Step 6: Comb the ends of your hair first
Always start from the ends and comb downwards bit by bit until the section is free from tangles. Then work up to the top of the matted hair. This step requires a lot of patience, especially for severely matted hair – we're talking 30 minutes or more.
If the tension increases and your scalp is sensitive you can grasp the portion of your hair and twist it around your finger so it doesn't directly tug on your scalp.
Step 7: Apply conditioner or oil in between detangling
If you need to reapply conditioner, don't be shy to pour more so that your mats can constantly be soft through the process.
Step 8: Use a small tooth comb to detangle small knots
After detangling all the severe mats with a wide-tooth comb, go in with a fine-toothed comb to remove the small knots that remain.
Step 9: Rinse hair with cold water
When your hair is mat free, rinse your hair with cold water. Coldwater will smoothen your strands and prevent them from tangling further.
Step 10: Do a protective hairstyle
How to prevent matted hair
Protect your hair at night
If you own a silk bonnet or silk pillowcases, then you're on the right track in preventing those troublesome mats. When your hair rubs against silk, it doesn't only maintain your hairstyle but retains moisture within your strands and prevents frizz and breakage. Cotton sucks up the moisture in your hair and produces friction that frizzes your hair. You could also do a loose pineapple to maintain your curls and prevent your strands from tangling up.

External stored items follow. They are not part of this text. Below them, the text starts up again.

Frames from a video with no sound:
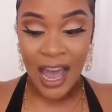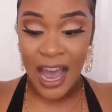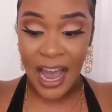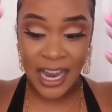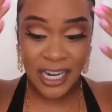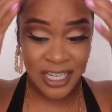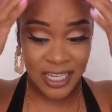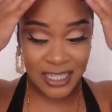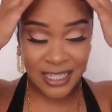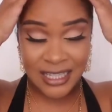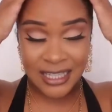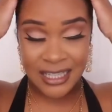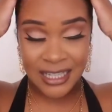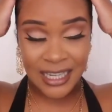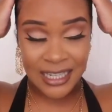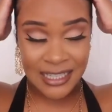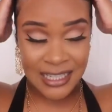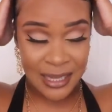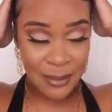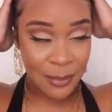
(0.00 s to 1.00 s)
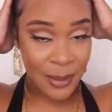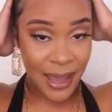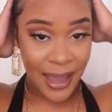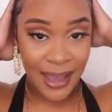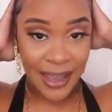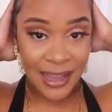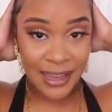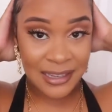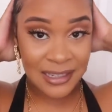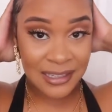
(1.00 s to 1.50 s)
I just slicked it
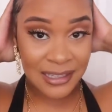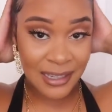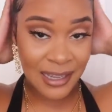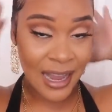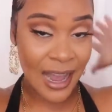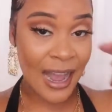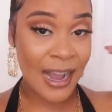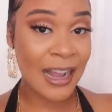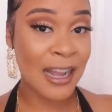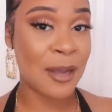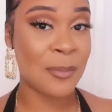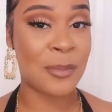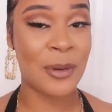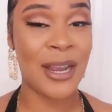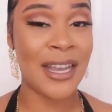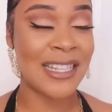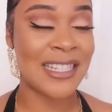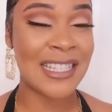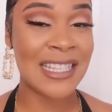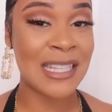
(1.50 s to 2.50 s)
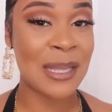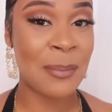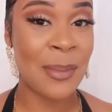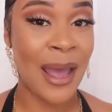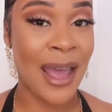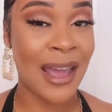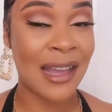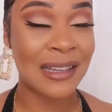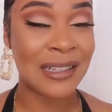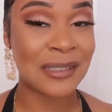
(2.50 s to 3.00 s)
back. I got braids in the
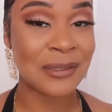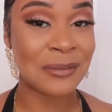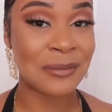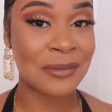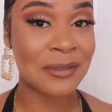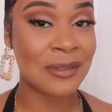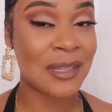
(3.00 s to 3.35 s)
back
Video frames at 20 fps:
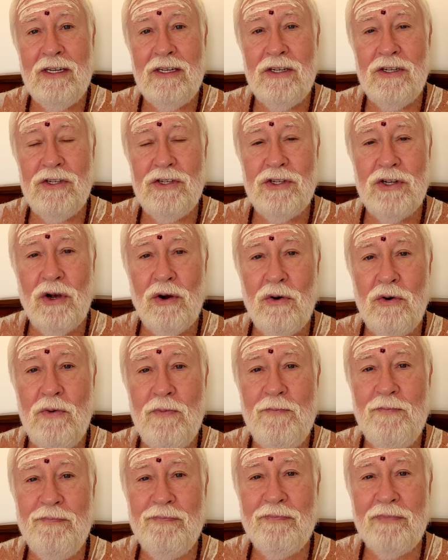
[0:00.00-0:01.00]
So,
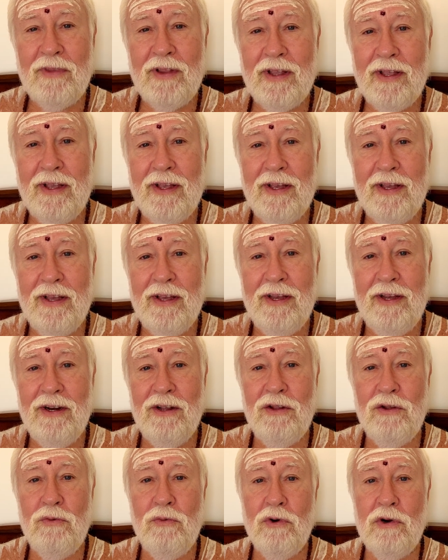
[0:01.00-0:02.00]
in
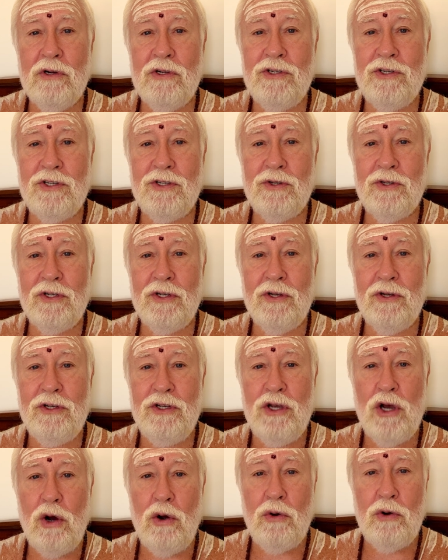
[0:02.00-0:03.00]
other words,
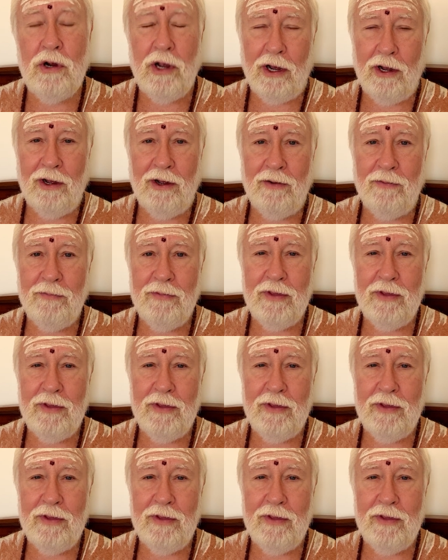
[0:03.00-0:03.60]
yoga,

If you are doing a twist out, you don't have to re-twist your hair every night before going to bed. Instead, tie it up into a loose pineapple, and your twist out will look brand new in the morning. This also implies to braid outs.

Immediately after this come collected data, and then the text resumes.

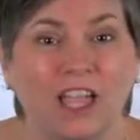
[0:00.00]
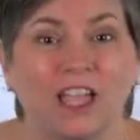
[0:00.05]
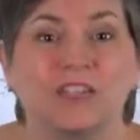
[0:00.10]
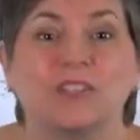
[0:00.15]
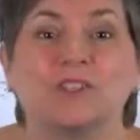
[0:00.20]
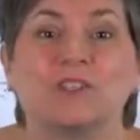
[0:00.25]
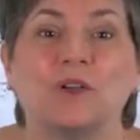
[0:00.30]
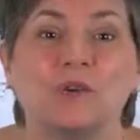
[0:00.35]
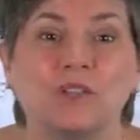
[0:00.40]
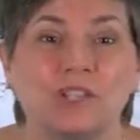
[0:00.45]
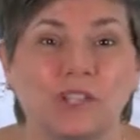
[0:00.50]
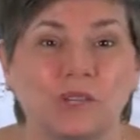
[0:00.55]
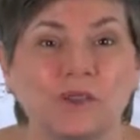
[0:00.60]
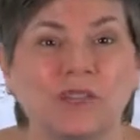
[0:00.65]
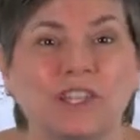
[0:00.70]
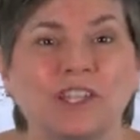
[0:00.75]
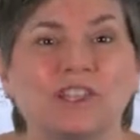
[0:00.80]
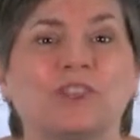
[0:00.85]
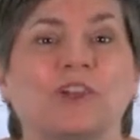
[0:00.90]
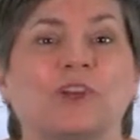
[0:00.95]
so you
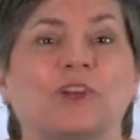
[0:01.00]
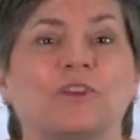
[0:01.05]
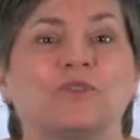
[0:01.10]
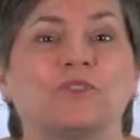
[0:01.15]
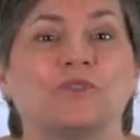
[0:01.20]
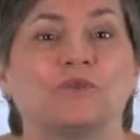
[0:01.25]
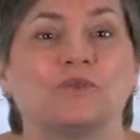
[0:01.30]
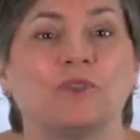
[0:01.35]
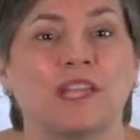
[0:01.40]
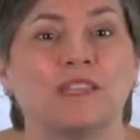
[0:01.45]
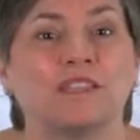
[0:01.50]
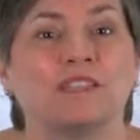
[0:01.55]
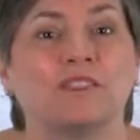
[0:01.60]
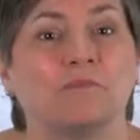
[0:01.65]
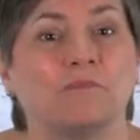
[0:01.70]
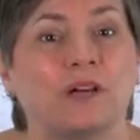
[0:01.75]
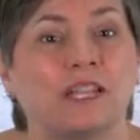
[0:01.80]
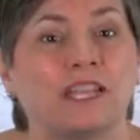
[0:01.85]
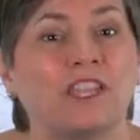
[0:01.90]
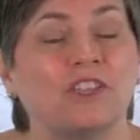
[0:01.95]
can learn to raise
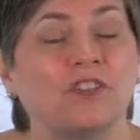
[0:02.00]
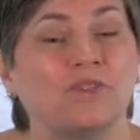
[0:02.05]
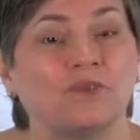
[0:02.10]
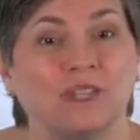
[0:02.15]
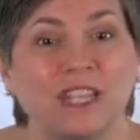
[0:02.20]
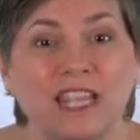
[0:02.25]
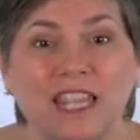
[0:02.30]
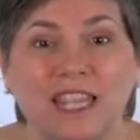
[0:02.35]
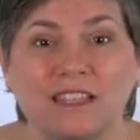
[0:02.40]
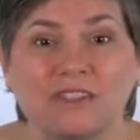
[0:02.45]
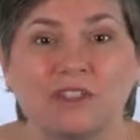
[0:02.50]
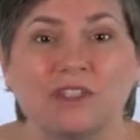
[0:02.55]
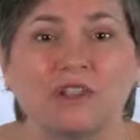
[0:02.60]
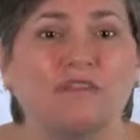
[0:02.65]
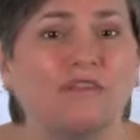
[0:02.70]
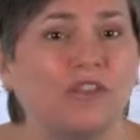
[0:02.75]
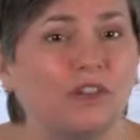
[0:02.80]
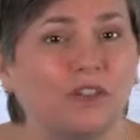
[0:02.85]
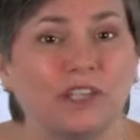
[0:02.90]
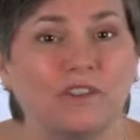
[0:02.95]
the money you need to
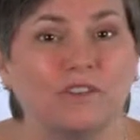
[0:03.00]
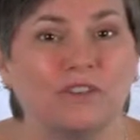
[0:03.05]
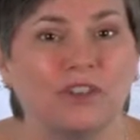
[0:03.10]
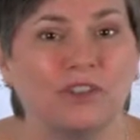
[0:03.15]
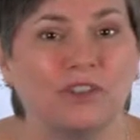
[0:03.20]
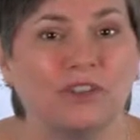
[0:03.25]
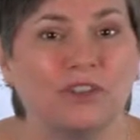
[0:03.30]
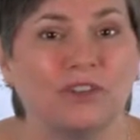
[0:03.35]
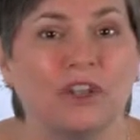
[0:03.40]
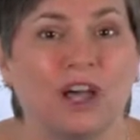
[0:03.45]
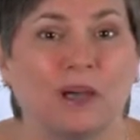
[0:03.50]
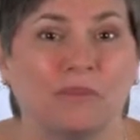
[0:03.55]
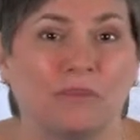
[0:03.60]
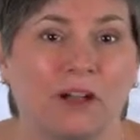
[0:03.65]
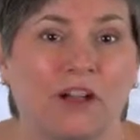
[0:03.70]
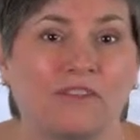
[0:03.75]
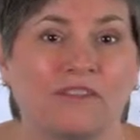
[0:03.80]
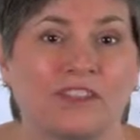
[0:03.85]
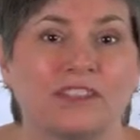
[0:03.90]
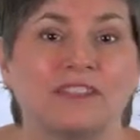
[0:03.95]
fully fund your
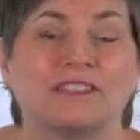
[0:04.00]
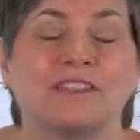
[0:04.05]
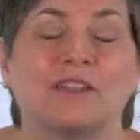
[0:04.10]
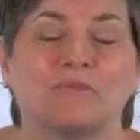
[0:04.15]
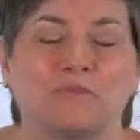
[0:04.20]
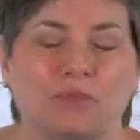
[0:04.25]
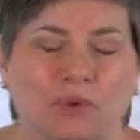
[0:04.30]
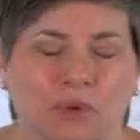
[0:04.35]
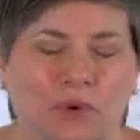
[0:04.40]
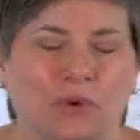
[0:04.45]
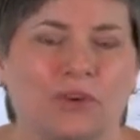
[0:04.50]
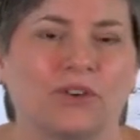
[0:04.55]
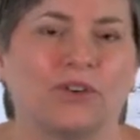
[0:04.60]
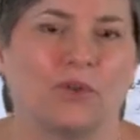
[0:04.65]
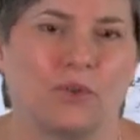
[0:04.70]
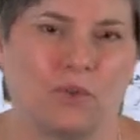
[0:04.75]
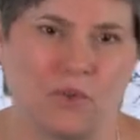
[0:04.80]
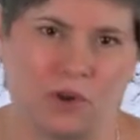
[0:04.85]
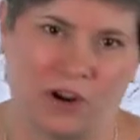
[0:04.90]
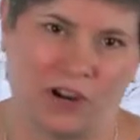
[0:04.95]
nonprofit's
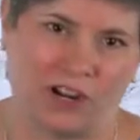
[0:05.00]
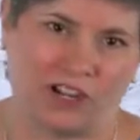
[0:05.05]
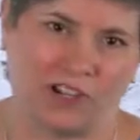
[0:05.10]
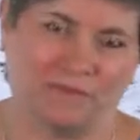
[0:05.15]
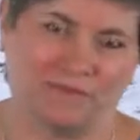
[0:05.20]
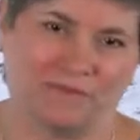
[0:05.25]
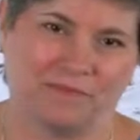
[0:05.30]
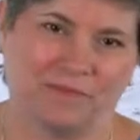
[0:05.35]
important work.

Avoid harsh chemicals that make your hair brittle
Chemical styling, like relaxing or dyeing, usually involves restructuring your strands to achieve the desired result. Hair dyeing, for instance, makes your protein layer more porous to allow the dye penetrate into your strands. This makes your hair loose it's ability to retain moisture well and therefore frequently dries up and becomes brittle. That is why if you intend on dyeing your hair, we recommend you use non-damaging temporary hair colors from Curlfit. And if you want to relax your hair, you can heat style it instead, with heat protectant spray.
Don't leave protective styles for more than 6 weeks
Protective hairstyles are great, but when left for more than 6 weeks, becomes harmful. Your crown naturally sheds hair daily, so when your hair is left in a style for a long time, the shed hair accumulates and ends up tangling up. Protective styles should be made on washed, detangled, and moisturized hair. After 4-6 weeks, (depending on the style) gently loosen your crown and detangle it after conditioning.
Every wash day should always include a detangling session. Leaving your hair in tangles for a long time will give it a more intensified version of tangled hair AKA matted hair.
Trim your hair
Apart from making your hair have less lustre, split ends and knots promote hair matting. After 6-8 weeks, it's proper to trim your damaged ends to keep your hair healthy and in shape.